The man accused of fatally shooting Wichita abortion doctor George Tiller this spring has longstanding ties to antigovernment groups and radical anti-abortion activism.
Scott Roeder, 51, was charged with first-degree murder in connection with the May 31 assassination of Tiller, who was shot while serving as an usher at his church. Tiller, who in 1993 was shot in both arms by another anti-abortion protester, ran one of three clinics in the United States that provided late-term abortions.

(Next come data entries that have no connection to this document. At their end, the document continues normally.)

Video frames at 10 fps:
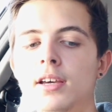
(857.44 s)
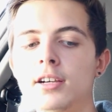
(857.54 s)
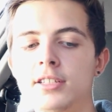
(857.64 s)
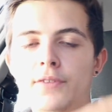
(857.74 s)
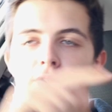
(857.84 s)

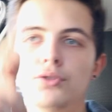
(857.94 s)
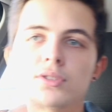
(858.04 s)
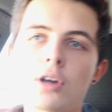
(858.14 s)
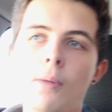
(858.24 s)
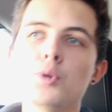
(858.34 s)
because if you
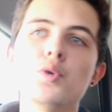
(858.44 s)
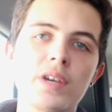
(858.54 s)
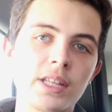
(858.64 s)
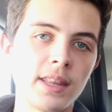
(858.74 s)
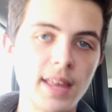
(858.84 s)
start
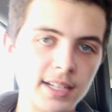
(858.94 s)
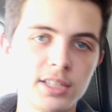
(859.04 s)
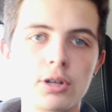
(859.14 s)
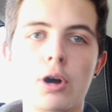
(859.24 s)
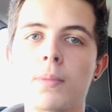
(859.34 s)
moving and then they
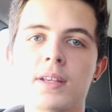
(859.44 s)
stop,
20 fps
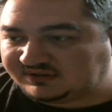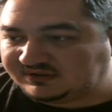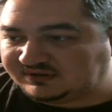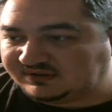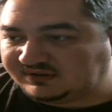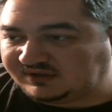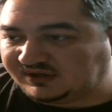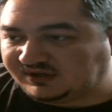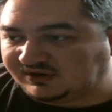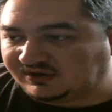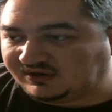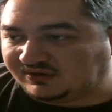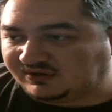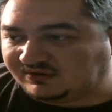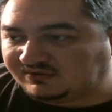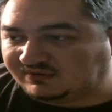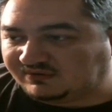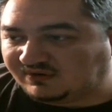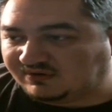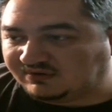
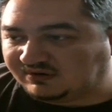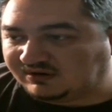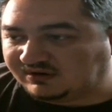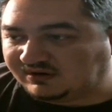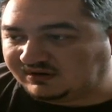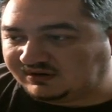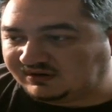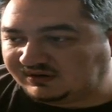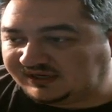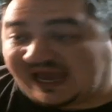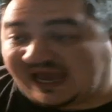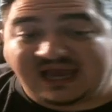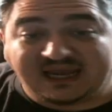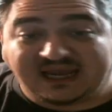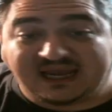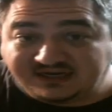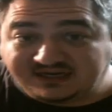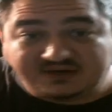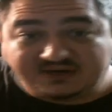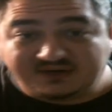Or, yeah, he
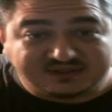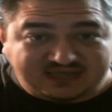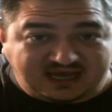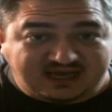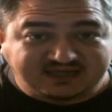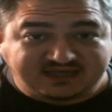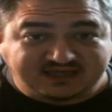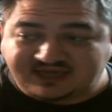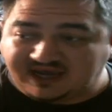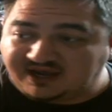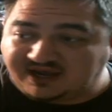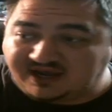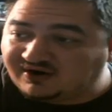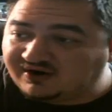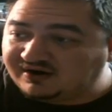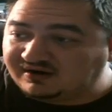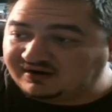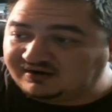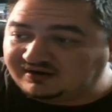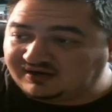did it with the
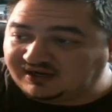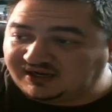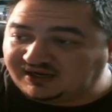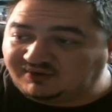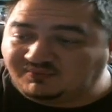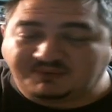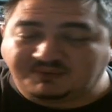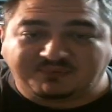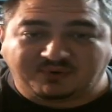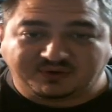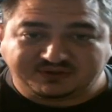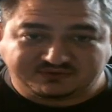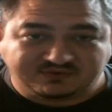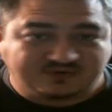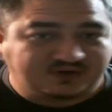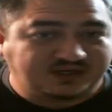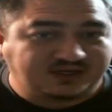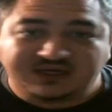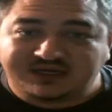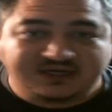SKR
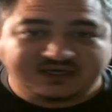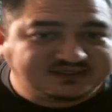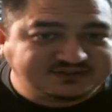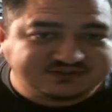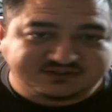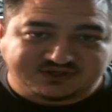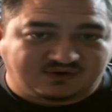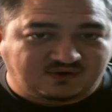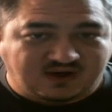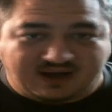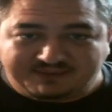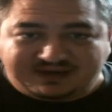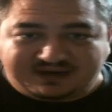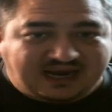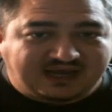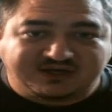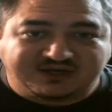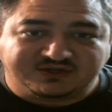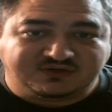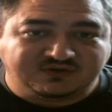1.3. So, I
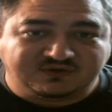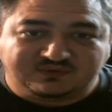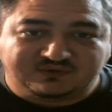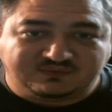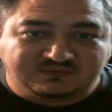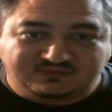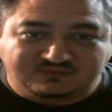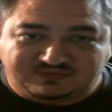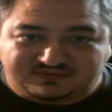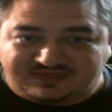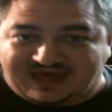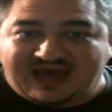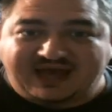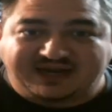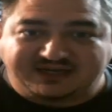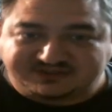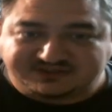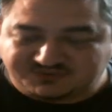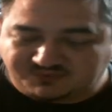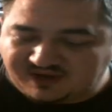could do that
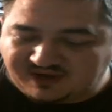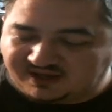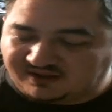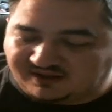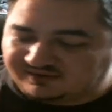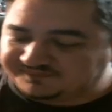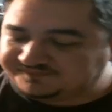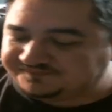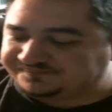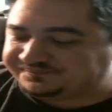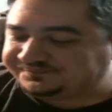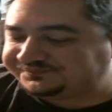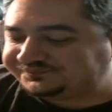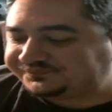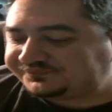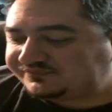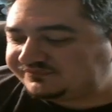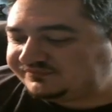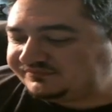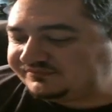as well.
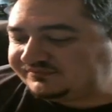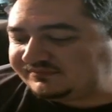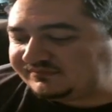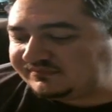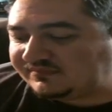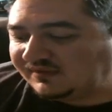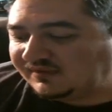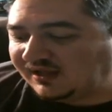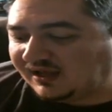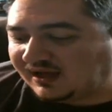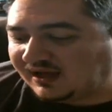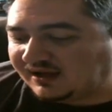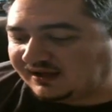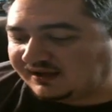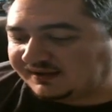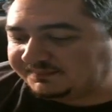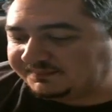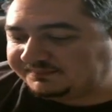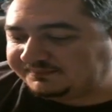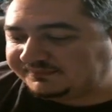
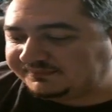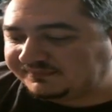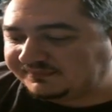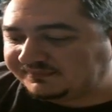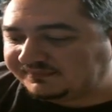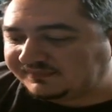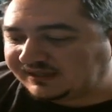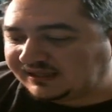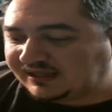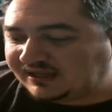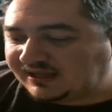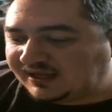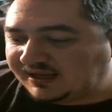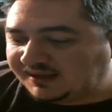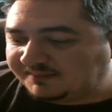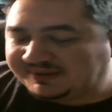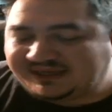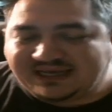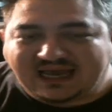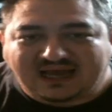
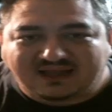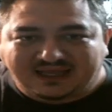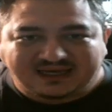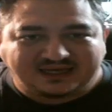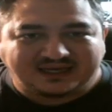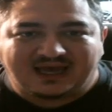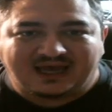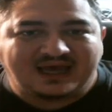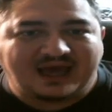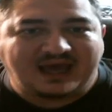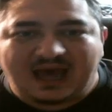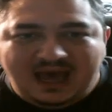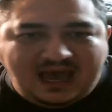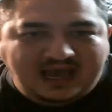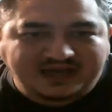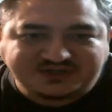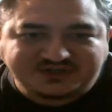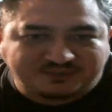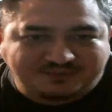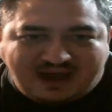But yeah, like
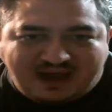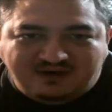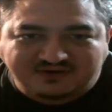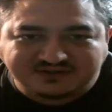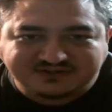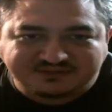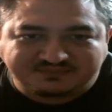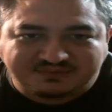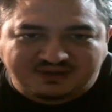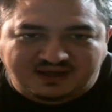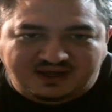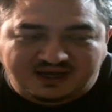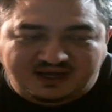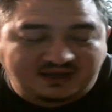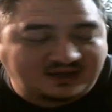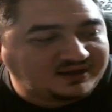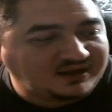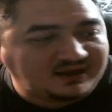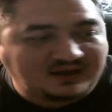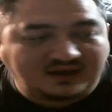extra power supply,
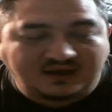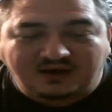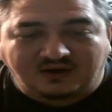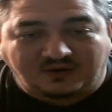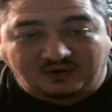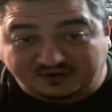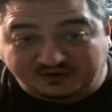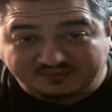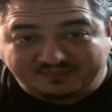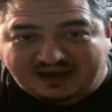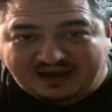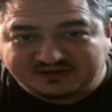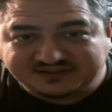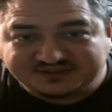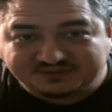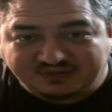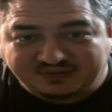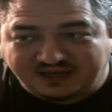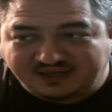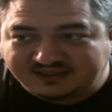or the power
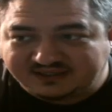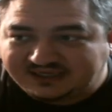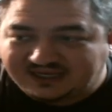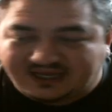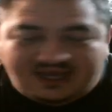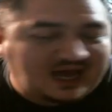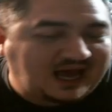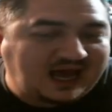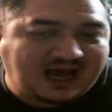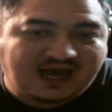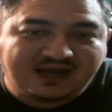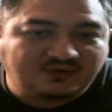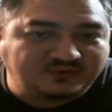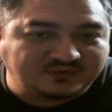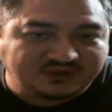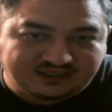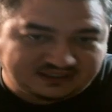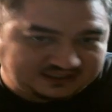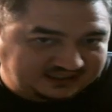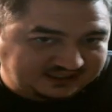supply in the kit. I
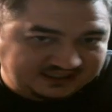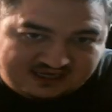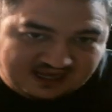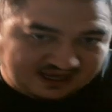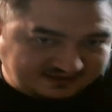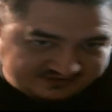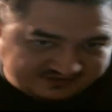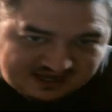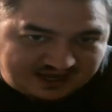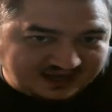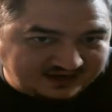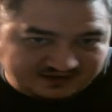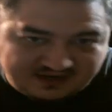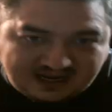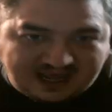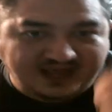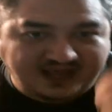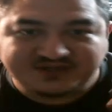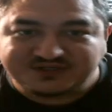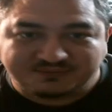don't need it. I've got
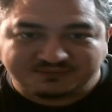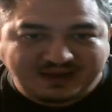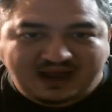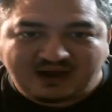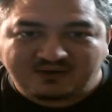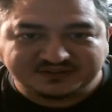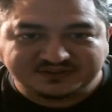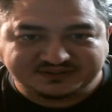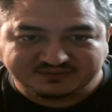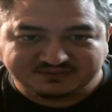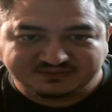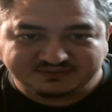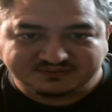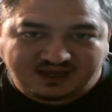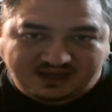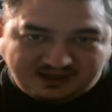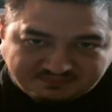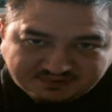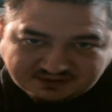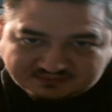extra power supply
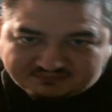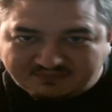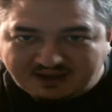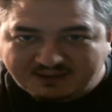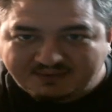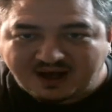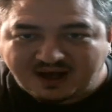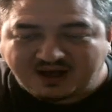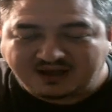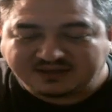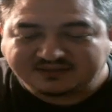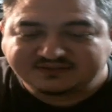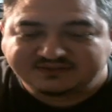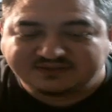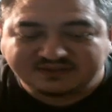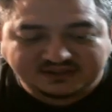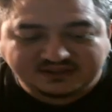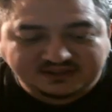up in my box.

Roeder was involved during the '90s with the so-called sovereign citizens movement. Sovereign citizens generally believe the government has no jurisdiction over them and often deluge courts with phony liens and other paperwork. Many of them also believe that only whites can be sovereigns, while blacks and others are mere "14th Amendment citizens" who must obey all government rules.
Police stopped Roeder in 1996 because he didn't have a valid license plate and instead was using a tag that declared he was a "sovereign" citizen who didn't have to obey the government. During a search of his car, police discovered bomb-making materials including gunpowder and a homemade fuse. He was found guilty of criminal use of explosives, but an appeals court ruled that the car had been improperly searched and overturned the conviction.
Dave Leach told reporters that Roeder had contributed to his newsletter, Prayer and Action News, which argues that killing abortion providers is justifiable. A former roommate told CNN that Roeder belonged to the "Army of God," whose website praises the killings and asserts that Tiller is now in hell. Roeder also made inflammatory posts to Operation Rescue, a Wichita-based group that long had tried to prevent Tiller from providing late-term abortions. In one 2007 post, Roeder wrote: "Tiller is the concentration camp 'Mengele' of our day and needs to be stopped before he and those who protect him bring judgment upon our nation."
Roeder's family said he has suffered from bouts of mental illness.
Roeder may also have vandalized a Kansas City clinic shortly before he allegedly shot Tiller. A man repeating phrases such as "baby killer" was spotted using super glue to jam a door lock at the Aid for Women clinic the day before Tiller's death. He fled in a car with the same license plate as Roeder's vehicle.
Speaking with The Associated Press after his June arrest, Roeder said: "I know there are many other similar events planned around the country as long as abortion remains legal." He would not say if he was referring to killings.
Since 1977, eight U.S. abortion providers or their assistants or escorts have been killed, including Tiller, according to the National Abortion Federation. After the latest murder, Tiller's family said his clinic would not be reopened.